Now when these things begin to happen, look up and lift up your heads, because your redemption draws near. (Luke 21:28)
This is our great hope, our basis for faith. While it does not promise rescue from every trial, and Christians of all generations have had them, it does tell us that we must not forget we are living in prophetic times. There is much more than financial distress going on in the world.

Let me close this out with a link to an article I think God is making applicable to this generation of believers, from the excellent prophecy site Grace Through Faith: ”From this day on I will bless you".

4 Comments

Truthseeker

Paula, great article! All we have to do is present our fishes and loaves to Jesus and He will make them stretch to fit the needs, or, He will not-according to whatever other purposes He sees best to accomplish. Paul admonished us to learn to be content in every circumstance, whether we have plenty or not.

Lin, I, too, have found much encouragement and inspiration from the authors you mentioned, and have seen God do similar types of miracles in my life. Sometimes He provided amazingly and miraculously; yet other times He allowed me to have leaner times. Sometimes the provisions were cliffhangers and other times they were given comfortably in advance of the need. I know that it is possible for Him to allow us to starve, be tortured, and so on. He promises strength, comfort, and joy in such times nonetheless. Paula, I agree that as times get tougher, we will see more miracles.

Greg Anderson

Paula,

Good thoughts on the fulcrum point between prudence and trust in the LORD. God gives common sense and sound advice throughout his word to not engage in reckless behavior, financial or otherwise.

Solomon wrote extensively on the futility of putting all of one’s eggs in the basket of this world. He uses one summation (at the end of Ecclesiastes) and it goes like this:

"Let us hear the conclusion of the whole matter: Fear God, and keep his commandments: for this is the whole duty of man."

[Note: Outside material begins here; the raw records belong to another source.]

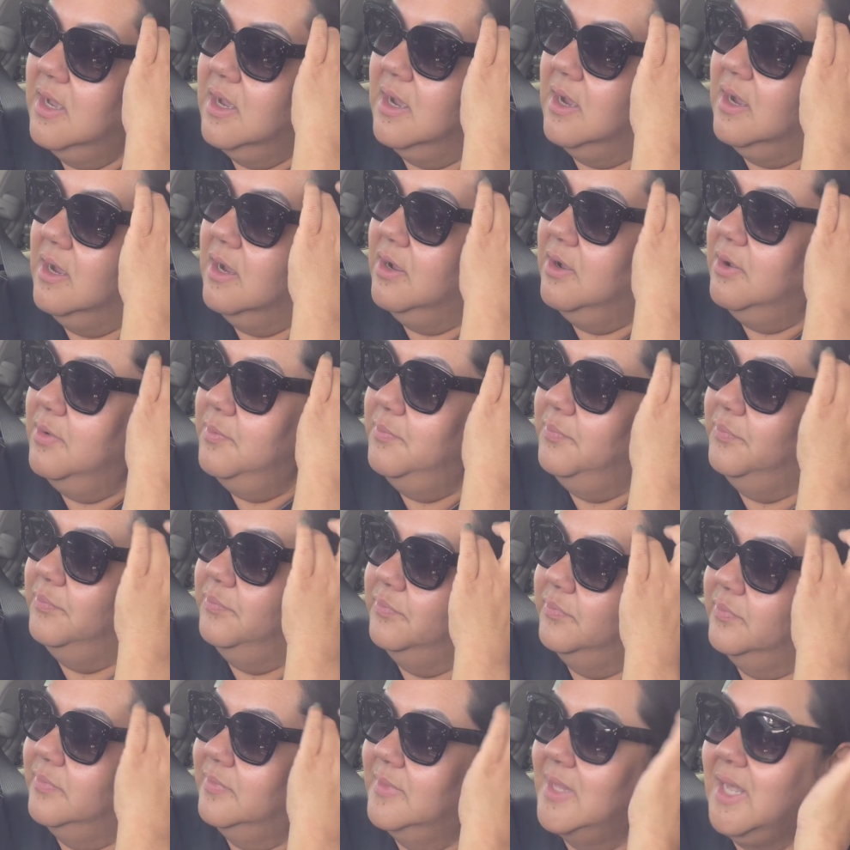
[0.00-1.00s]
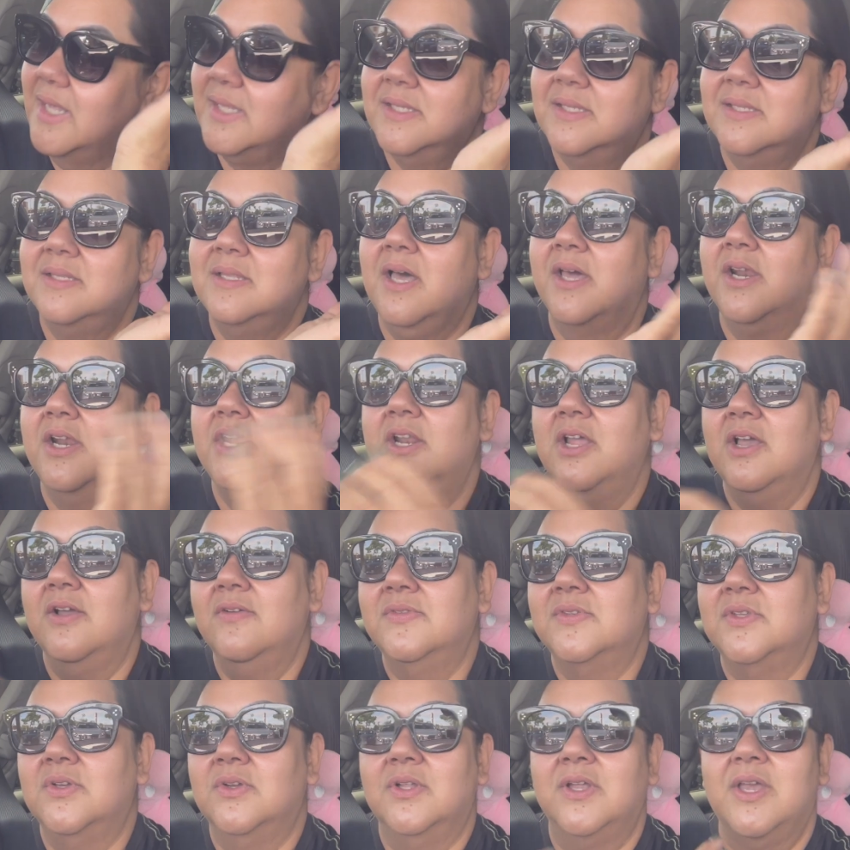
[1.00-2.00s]
um, that's not enough.
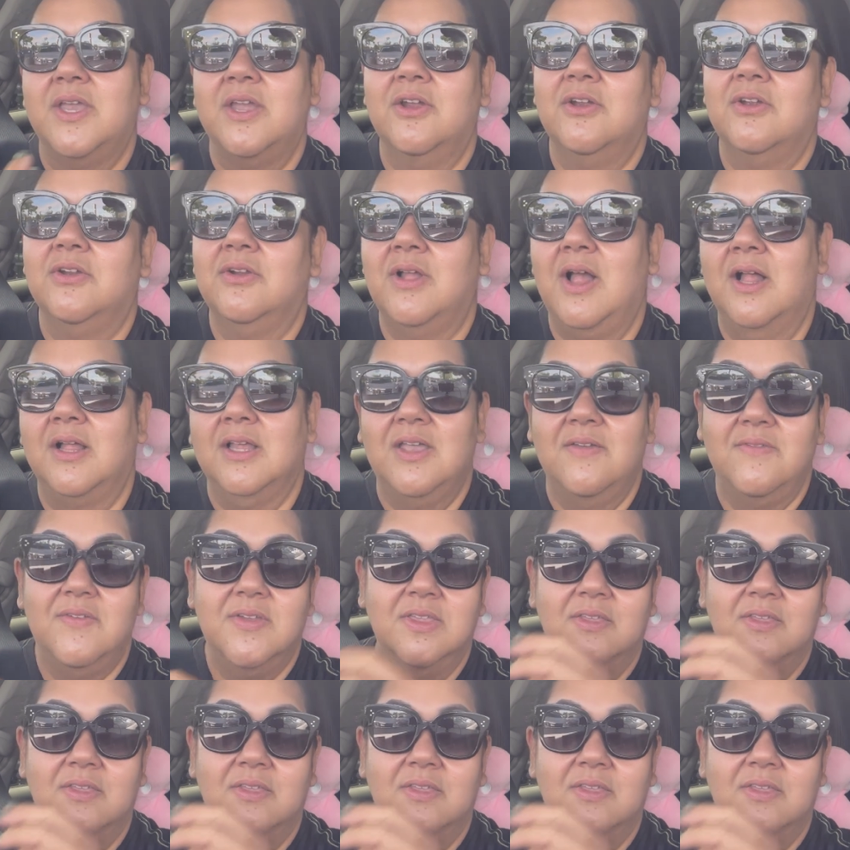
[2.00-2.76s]
So here, I'll give you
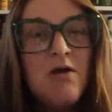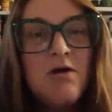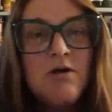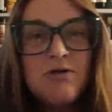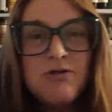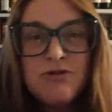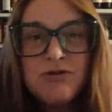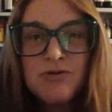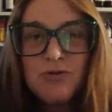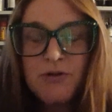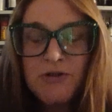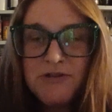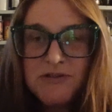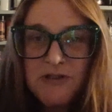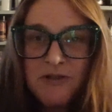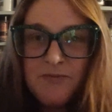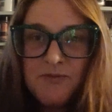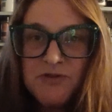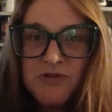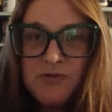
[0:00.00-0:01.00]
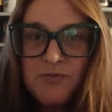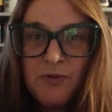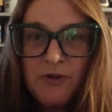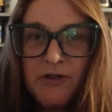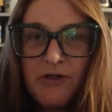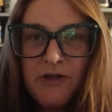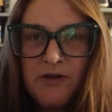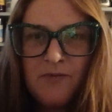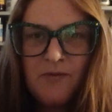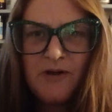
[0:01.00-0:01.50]
story time this
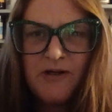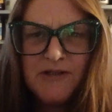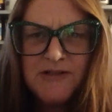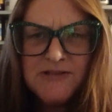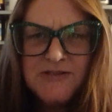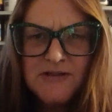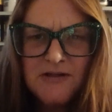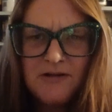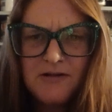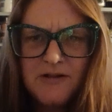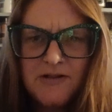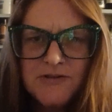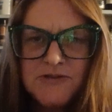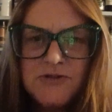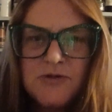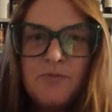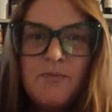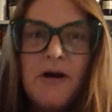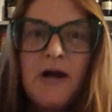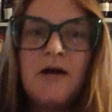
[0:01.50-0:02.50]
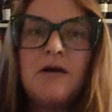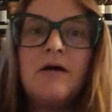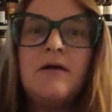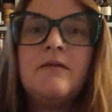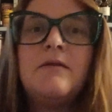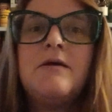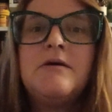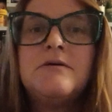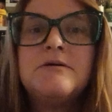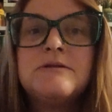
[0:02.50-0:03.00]
morning, why is the glare so bad on
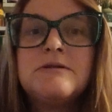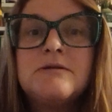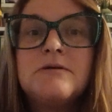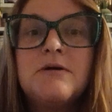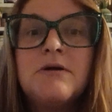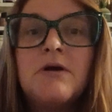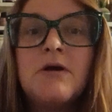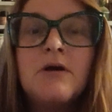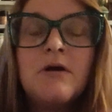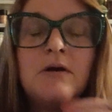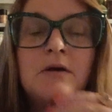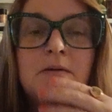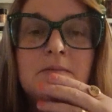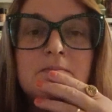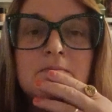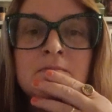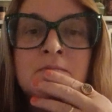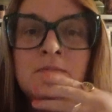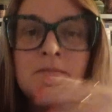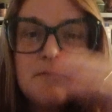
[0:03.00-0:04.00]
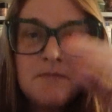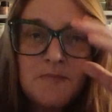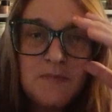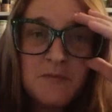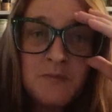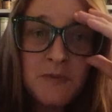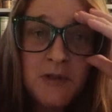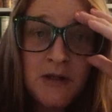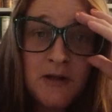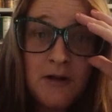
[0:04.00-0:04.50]
these?
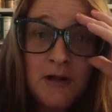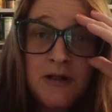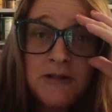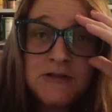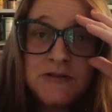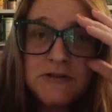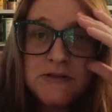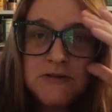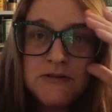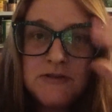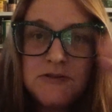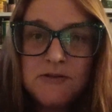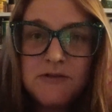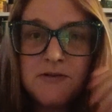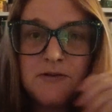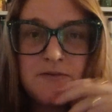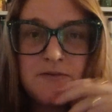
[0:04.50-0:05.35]
On my glasses.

"For God shall bring every work into judgment, with every secret thing, whether it be good, or whether it be evil."

Paula Fether

Thanks Greg!

This was prompted by what I’ve been hearing lately in various circles, that somehow there is only one right way to prepare for the perilous times to come.

We do need to recognize that the line between faith and irresponsibility will not be drawn in the same place for everyone. That’s the error of both those who trust in bomb shelters and those who quit their jobs to sit on hilltops and look at the sky.

The important thing is, as you pointed out, to know where our trust really lies and then do what God has placed before us to do. The shelter-builder needs to realize that our trust must still be in God, and the hilltop sitter must realize that we are to act on what God provides yet without losing our trust in His provision. God gives assignments to each as He chooses.

Which seems to point to the wise saying, "Moderation in all things." But of course, Christians would say "Moderation in most things," because there are things like the Gospel we cannot be moderate about.

Lin

Something I have found very helpful are biographies of Hudson Taylor, George Mueller and Amy Carmicheal. These folks had nothing and could only depend on God to provide. many time it was just in the nick of time, too. It may not be what the flesh wanted but they were provided for.

As Christians in this land of plenty, we have not had to depend on God for daily needs. How much closer a crisis could bring us to Him and see His Soveriegnty over all things.